ROME — Peter Seewald, close friend and collaborator of Pope Benedict XVI, said Thursday that Benedict was “stabbed in the heart” by Pope Francis’ attacks on the traditional Latin Mass.
Seewald, a German journalist who worked with Joseph Ratzinger — the future Benedict XVI — for over 25 years, said that Pope Francis has done his best to eradicate the legacy of his immediate predecessor in every way possible.
Francis’ words at the requiem Mass for Benedict XVI “were as cold as the whole ceremony, which had to be brief so as not to honor his predecessor too much,” Seewald told La Nuova Bussola Quotidiana.
Pope Francis “seems to have an aversion to the westernized traditions of the Catholic Church,” said Seewald. “As a South American and a Jesuit, he has erased much of what was precious and dear to Ratzinger.”
“Suffice it to recall the ban on the Tridentine Mass. Benedict had built a small bridge to a largely forgotten treasure island, which until then had only been accessible through difficult terrain,” Benedict’s biographer added.
“It was a matter close to the German Pope’s heart and there was really no reason to tear down this bridge again. It was obviously a demonstration of the new power,” he said, regarding Francis’ harsh restrictions on the celebration of the Latin Mass.
“The subsequent purge of staff completed the picture. Many people who supported Ratzinger’s course and Catholic doctrine were guillotined,” he noted.
Seewald stated that according to his sources, the pope’s claim that the majority of bishops had voted in favor of repealing Benedict’s Summorum Pontificum in a worldwide poll is simply “not true.”
“What I find particularly shameful is that the Pope Emeritus was not even informed of this act but had to learn about it from the press.
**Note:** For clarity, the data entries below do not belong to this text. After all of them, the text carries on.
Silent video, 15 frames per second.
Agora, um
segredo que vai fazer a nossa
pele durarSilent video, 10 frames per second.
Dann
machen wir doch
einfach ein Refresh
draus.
He was stabbed in the heart,” he said.
In his interview, Seewald also criticized Pope Francis’ severe treatment of close colleagues and supporters of Pope Benedict, such as Cardinal Gerhard Müller, Texas Bishop Joseph Strickland, Cardinal Raymond Burke, and Archbishop Georg Gänswein, Benedict’s loyal secretary.
“It was an unprecedented event in the history of the Church that Archbishop Gänswein, the closest collaborator of a highly deserving Pope, the greatest theologian ever to sit on the See of Peter, was thrown out of the Vatican in disgrace,” Seewald said. “He was not even given a word of pro forma thanks for his work.”
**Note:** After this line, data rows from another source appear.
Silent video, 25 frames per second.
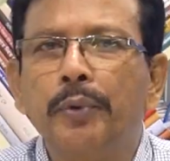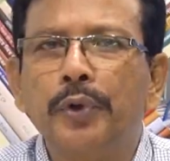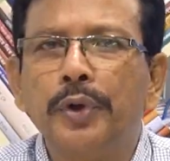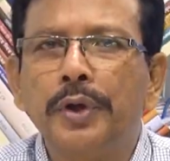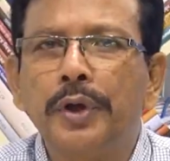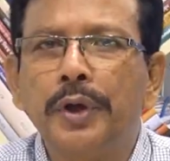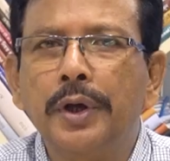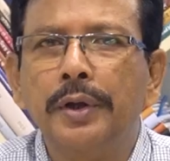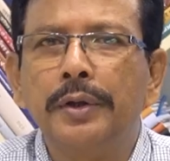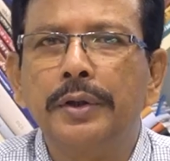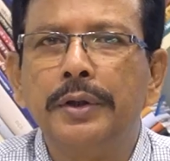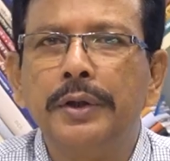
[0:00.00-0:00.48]

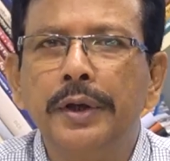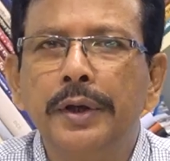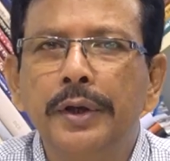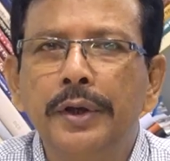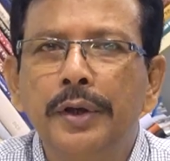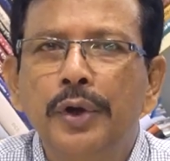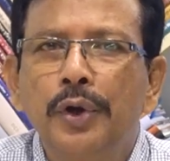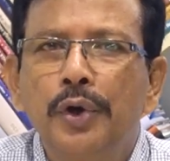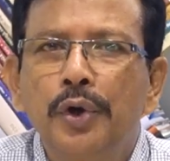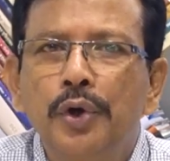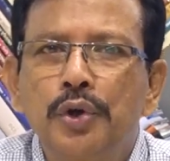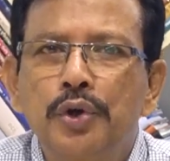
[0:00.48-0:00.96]
পরীক্ষা দিয়ে
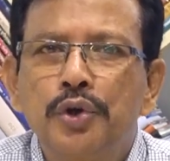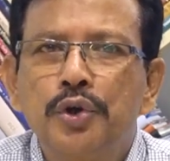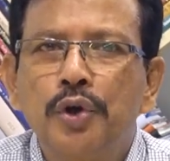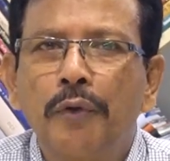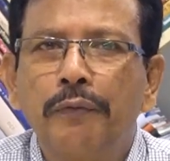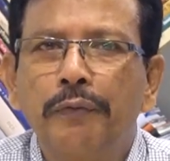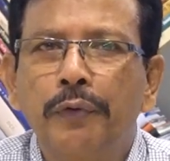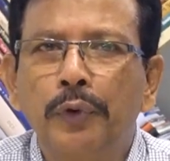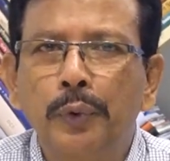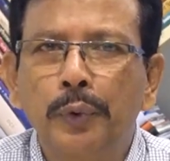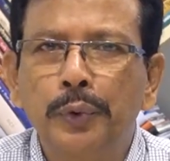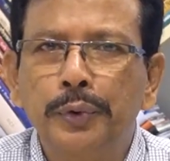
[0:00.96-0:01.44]

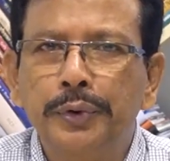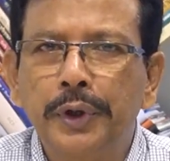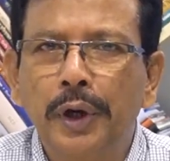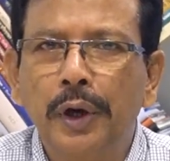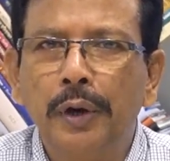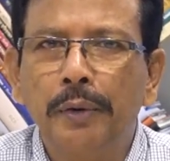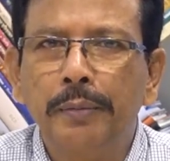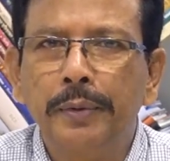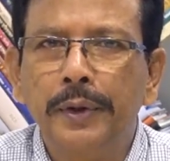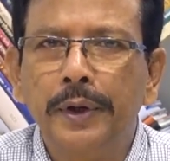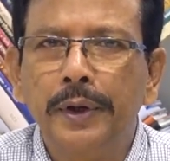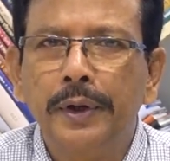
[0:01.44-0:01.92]
সফল হতে
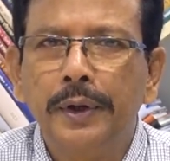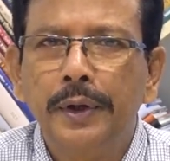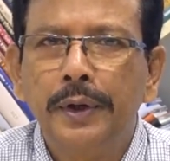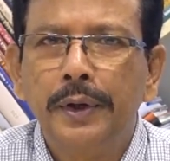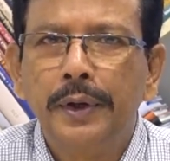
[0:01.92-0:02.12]
হবে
“Of course, the purge primarily concerned the man whose lineage Gänswein represents, Benedict XVI,” Seewald stated. “More recently, it was the American Bishop Strickland, Benedict’s friend and a critic of Bergoglio, who was removed from office on the pretext of financial misconduct, an obviously implausible reason.”
“And when a Ratzinger supporter like 75-year-old Cardinal Burke is deprived overnight of his home and salary without any explanation, it is difficult to recognize the Christian fraternity in all this,” he added.
Asked to comment on Francis’ appointment of his fellow Argentinian Víctor Manuel Fernández to head up the Vatican’s powerful doctrinal office, Seewald noted that Fernández’s incompetence was apparently less important than his fawning devotion to Francis.
Fernández, who was quickly given a cardinal’s hat, “is not qualified for this important task, except for one thing: he is the protégé of an Argentinian Pope,” Seewald said. “Until now ability was the main criterion for these appointments, but under Bergoglio it seems it is loyalty to the line that counts.”
Even before taking office, Fernández had said he “wanted to change the catechism, relativize Bible statements and question celibacy,” Seewald said.
Fernández has used the ruse of “an expanded understanding of things” as “the door to be able to legitimize previously unknown interpretations of the Catholic faith,” he stated.
In his new role as prefect, Fernández has been exempted from having to deal with sexual abuse in the Church, Seewald observed, wryly adding that Fernández is no stranger to this topic since, as archbishop of La Plata, “he had covered up at least eleven cases of sexual abuse by priests.”